[Stored data]
..........

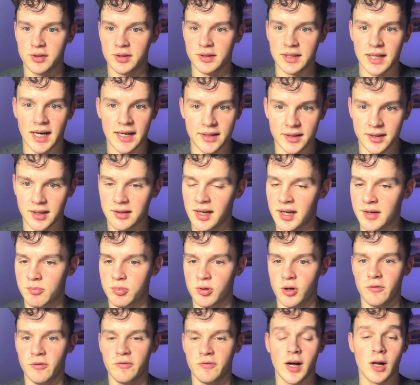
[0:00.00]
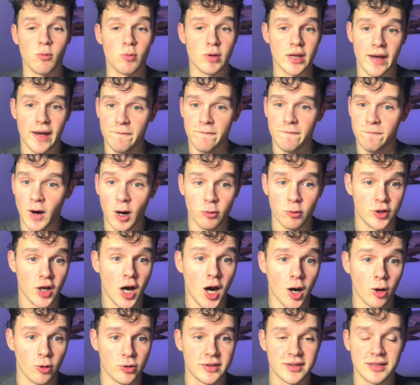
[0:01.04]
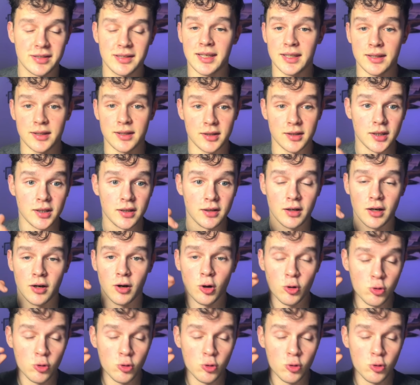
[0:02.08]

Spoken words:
the ideal client profile we have found out in the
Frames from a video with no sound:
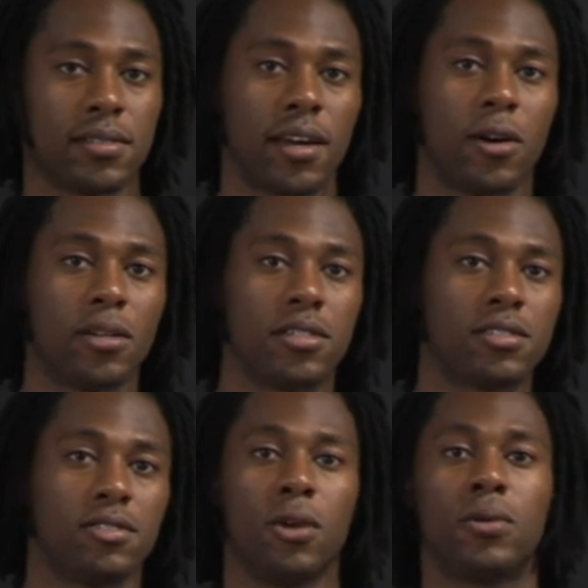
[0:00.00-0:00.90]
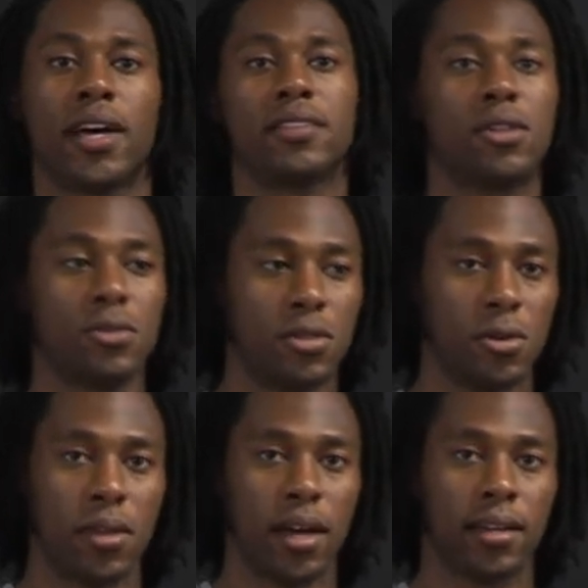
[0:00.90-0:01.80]
Psychologists don't ask you to
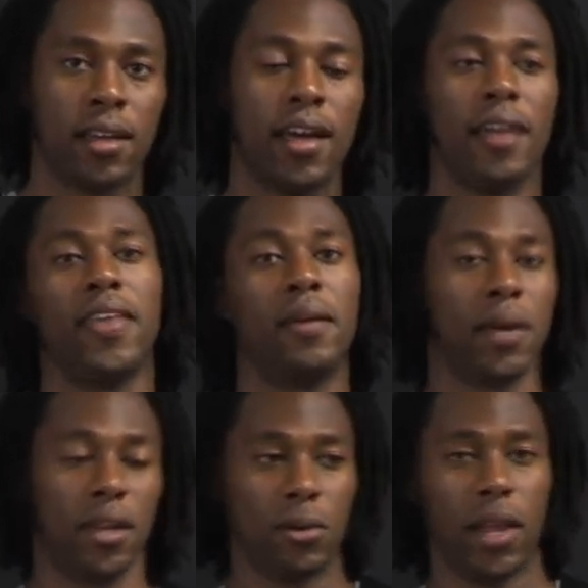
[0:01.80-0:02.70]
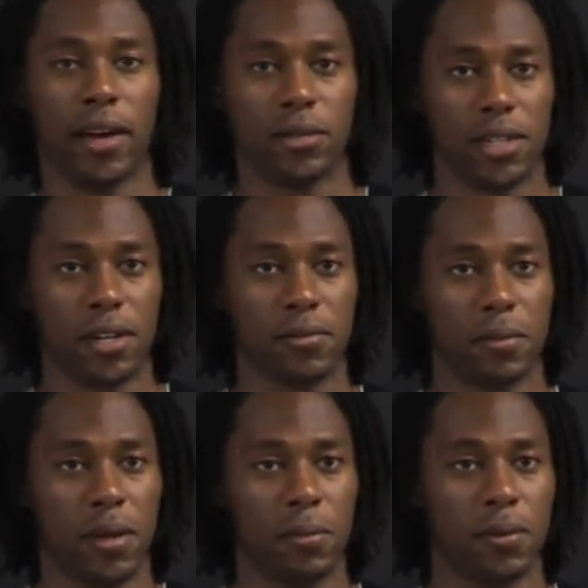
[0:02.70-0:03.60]
do that and then make you lay out chairs
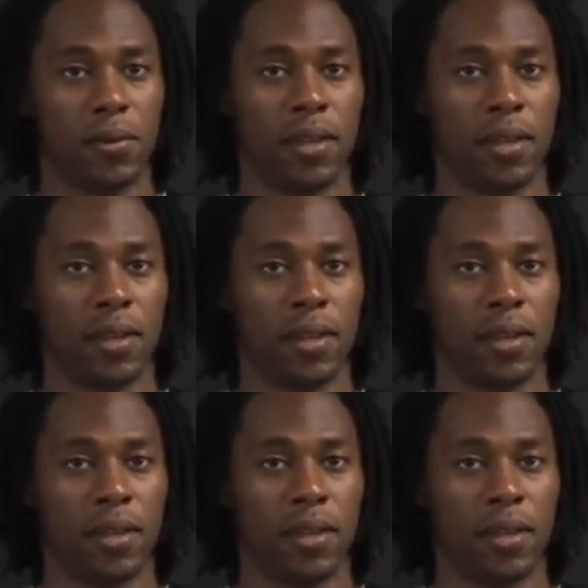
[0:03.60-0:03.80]
for people.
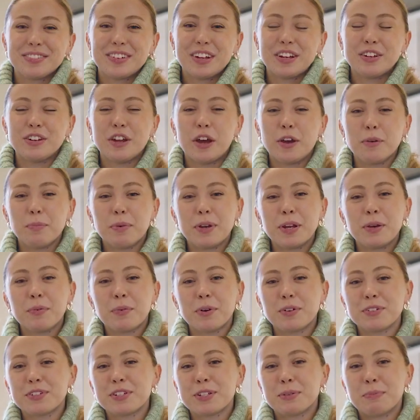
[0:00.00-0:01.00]
Nobody
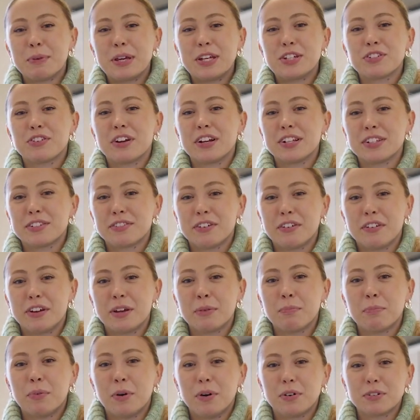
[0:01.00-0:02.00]
wants to be transferring
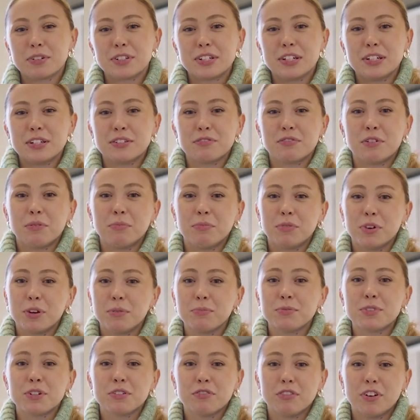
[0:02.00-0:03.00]
boxes from room
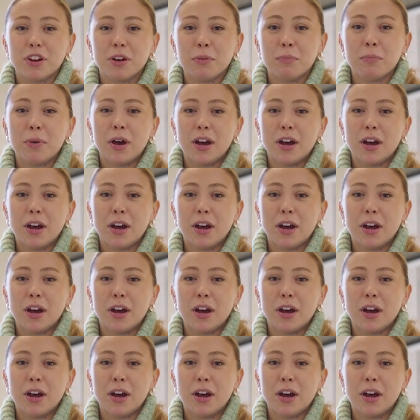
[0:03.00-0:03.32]
to room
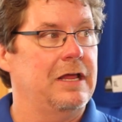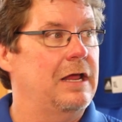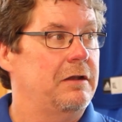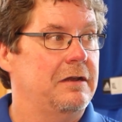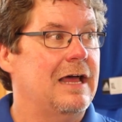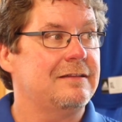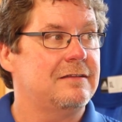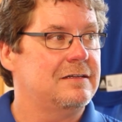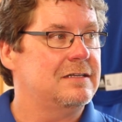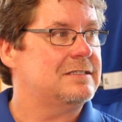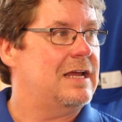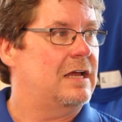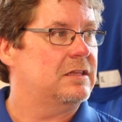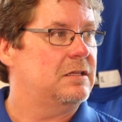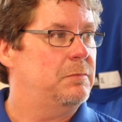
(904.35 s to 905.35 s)
Now, not to
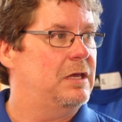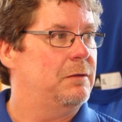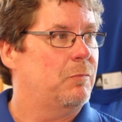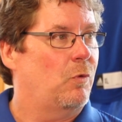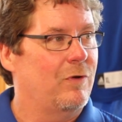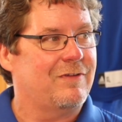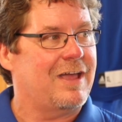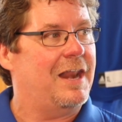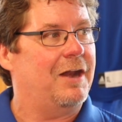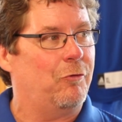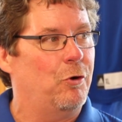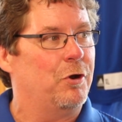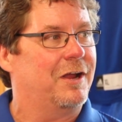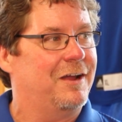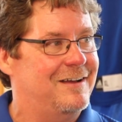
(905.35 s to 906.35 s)
discount the men, but we've kind of
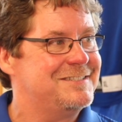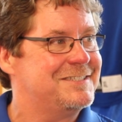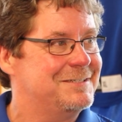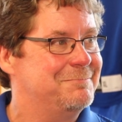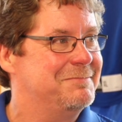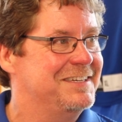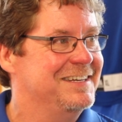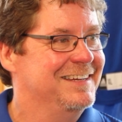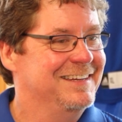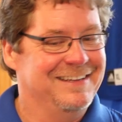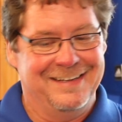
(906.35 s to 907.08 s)
grown accustomed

..........

ACTIVITY: Every record must be transcribed faithfully, with no picture carried over.

WRITTEN SOLUTION:
[0:00.00]
[0:01.04]
[0:02.08]

Spoken words:
the ideal client profile we have found out in the
Frames from a video with no sound:
[0:00.00-0:00.90]
[0:00.90-0:01.80]
Psychologists don't ask you to
[0:01.80-0:02.70]
[0:02.70-0:03.60]
do that and then make you lay out chairs
[0:03.60-0:03.80]
for people.
[0:00.00-0:01.00]
Nobody
[0:01.00-0:02.00]
wants to be transferring
[0:02.00-0:03.00]
boxes from room
[0:03.00-0:03.32]
to room
(904.35 s to 905.35 s)
Now, not to
(905.35 s to 906.35 s)
discount the men, but we've kind of
(906.35 s to 907.08 s)
grown accustomed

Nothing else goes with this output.